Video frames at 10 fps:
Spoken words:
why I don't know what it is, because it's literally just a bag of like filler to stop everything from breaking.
* * *
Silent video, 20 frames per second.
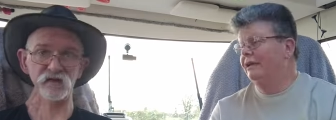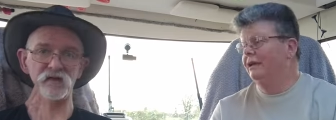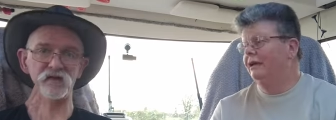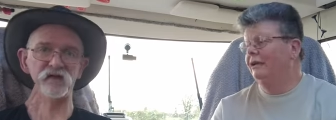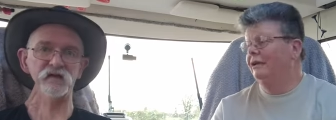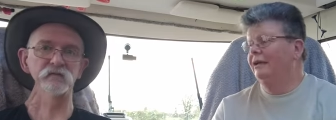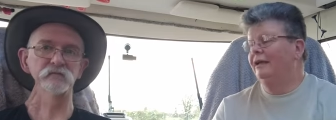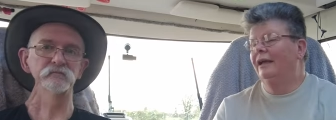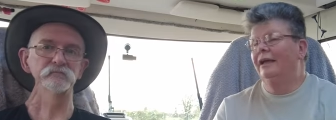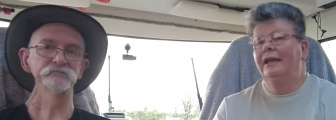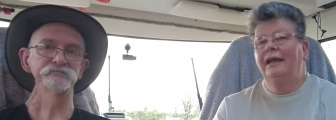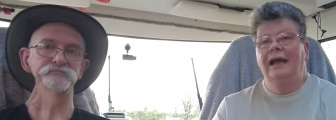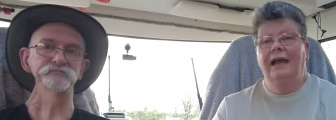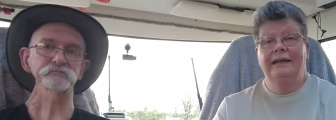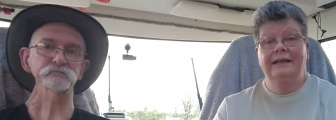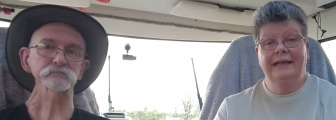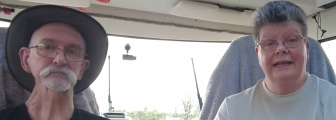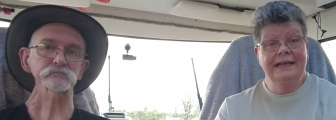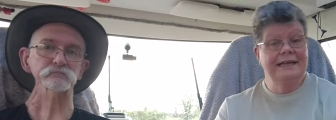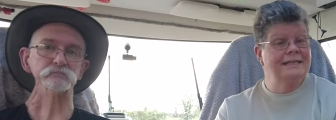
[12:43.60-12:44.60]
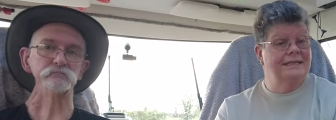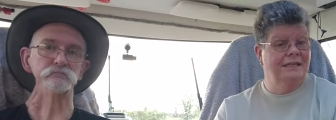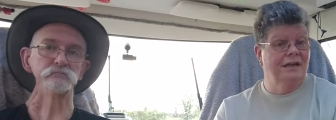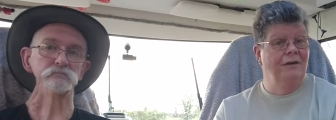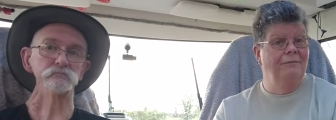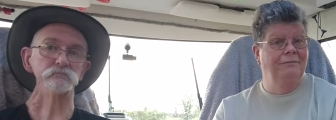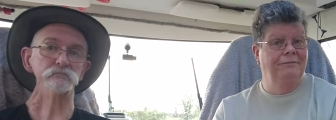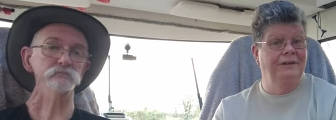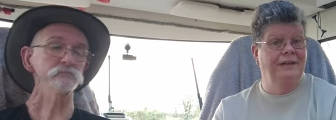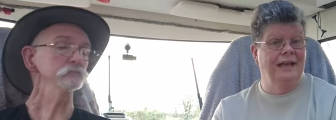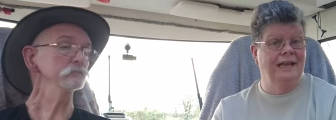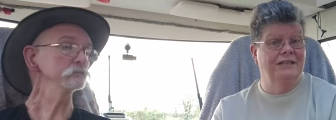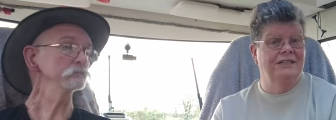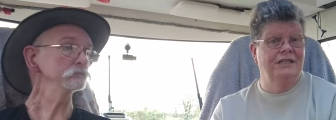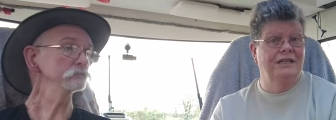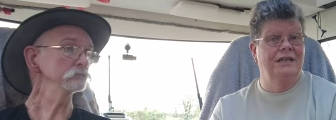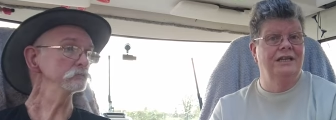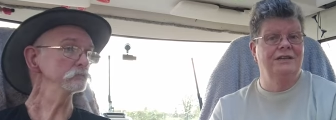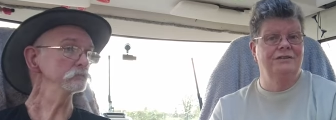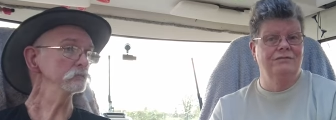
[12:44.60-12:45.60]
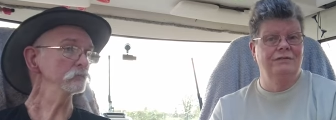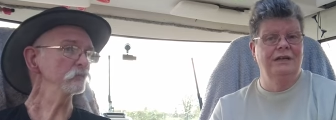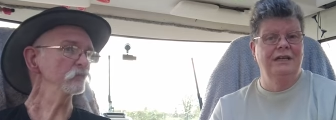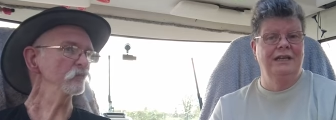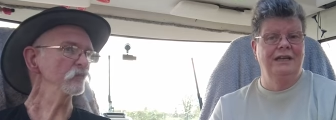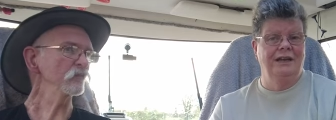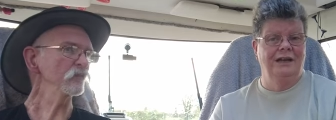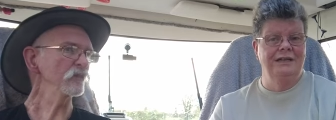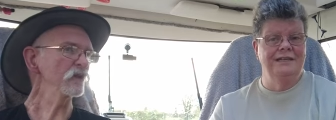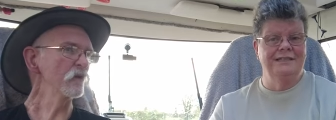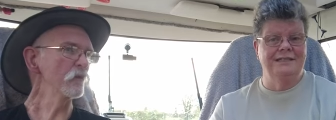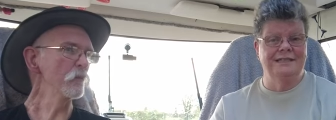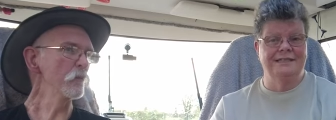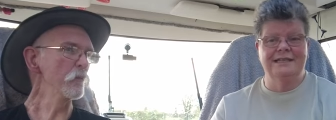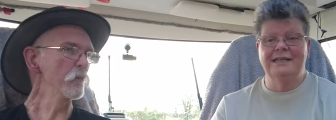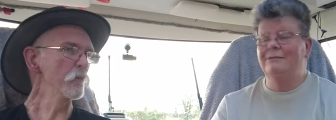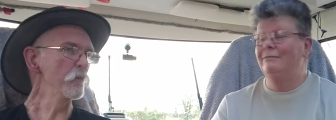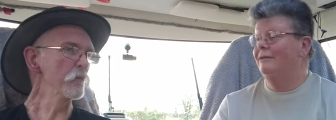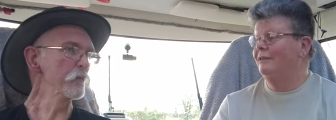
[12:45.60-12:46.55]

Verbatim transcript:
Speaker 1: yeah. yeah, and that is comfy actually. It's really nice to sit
--
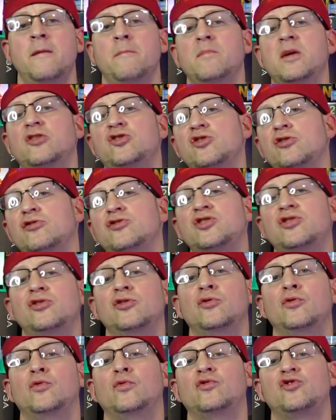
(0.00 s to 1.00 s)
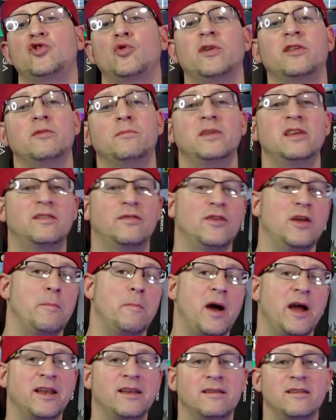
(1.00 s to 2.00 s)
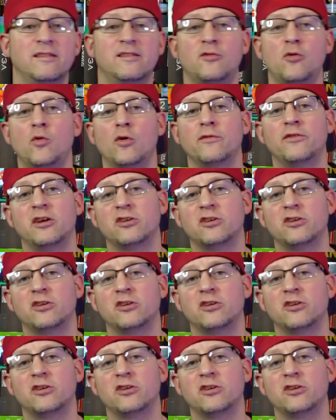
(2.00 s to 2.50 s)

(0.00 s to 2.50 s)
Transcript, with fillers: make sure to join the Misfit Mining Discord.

> ASSIGNMENT
Whatever else the listing above holds, retype exactly only the lines from the one containing "(2.00 s to 2.50 s)" to the one containing "Transcript, with fillers: make", both ends kept.

> EXERCISE OUTPUT
(2.00 s to 2.50 s)

(0.00 s to 2.50 s)
Transcript, with fillers: make sure to join the Misfit Mining Discord.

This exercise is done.